One out of three men is a survivor of abuse. Some have actually left their families and wealth in the hands of the wife because of abuse.

A Harare man who refused to be identified said while women were more likely to be injured or killed in incidents of domestic violence, there were also incidences of men who lost their lives after being attacked by their partners.

 “We are afraid of being looked down upon or being laughed at, even when the situation becomes painful we do not cry. We were raised to be bold and strong,” said Mr Nyoni. 

“I think this should stop because for generations to come men will always suffer in silence.” 

Men, who report domestic violence can face social stigma regarding their perceived masculinity and the fear of not being believed by authorities, and being falsely accused of being the perpetrator.  

Integrative psychotherapist and forensic psychologist Mr Mertha Nyamande said GBV had become a term for women who are abused by men than vice versa. 

“Violence against men is a difficult subject to discuss in a paternalistic society where everyone is conditioned to think that men should be strong and therefore cannot be abused,” he said. 

“The abuse that many men experience is emotional and psychological where there are no physical injuries to tell, but then when they retaliate, there is an uproar. But whenever the reverse is enacted, the world essentially watches this as comedy, as this is not expected in any society.” 

 Dr Nyamande said for men to report such abuse is like admitting impotence.

“Most of such cases are based on the men having a poor sense of self, low self-esteem and confidence that the women take charge instead of an equal footing in an interdependent scenario,” he said. 

“GBV on men usually occurs to vulnerable men, those with some intellectual or physical disabilities on top of psycho-social ones. Having such a vulnerability makes it even more difficult to shout out for help. 

“Additionally, such men may also act in protection of the weakness or illness of their partners. There is also a certain element of “hero complex”.

Mr Nyamande said there was need for societies to create safe spaces for men to really address their issues, away from the bar or the gambling halls where they are all just looking for ways to escape reality, because a lot of these are due to the not-so-common illnesses that either or both parties may suffer. 

“Issues of mental health as well as personality disorders apply to both sexes and these issues need serious commitment and engagement to address. Equally, the law in this regard has been promoted really to protect women more than men,” he said. 

Dr Nyamande noted that these are deep psychological issues that compromise the minds of many to know how to respond in such issues. 

These such limitations are what gives rise to violence and aggression in confrontation, or divorce and suicides as avoidance techniques.

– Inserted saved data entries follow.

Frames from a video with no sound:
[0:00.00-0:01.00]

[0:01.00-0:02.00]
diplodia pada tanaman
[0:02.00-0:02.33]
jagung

“We must prioritise the provision of community mental health and improved access to psychological therapy services to effectively support such victims on both sides of the spectrum,” he said. 

According to the World Health Organisation (WHO), violence against men is a controversial area of research, with terms such as gender symmetry and battered husband syndrome. 

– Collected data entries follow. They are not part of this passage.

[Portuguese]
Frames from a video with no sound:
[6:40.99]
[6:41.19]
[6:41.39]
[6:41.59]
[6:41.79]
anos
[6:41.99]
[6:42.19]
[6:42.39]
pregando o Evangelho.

Some scholars have argued that those who focus on female-perpetrated violence are part of an anti-feminist backlash, and are attempting to undermine the problem of male-perpetrated abuse by championing the cause of the man, over the serious cause of the abused woman. 

Surveys have indicated small proportions of men (less than 20 percent of victims) will tell the police or a health professional about their victimisation.

This is perhaps due to well-grounded fears that they will be scorned, ridiculed, or disbelieved by these authorities. 

Some men may not report to police as they do not want to expose their partners as perpetrators of violence.  

It can also be difficult for male victims to understand that they are the recipients of violence rather than the perpetrator.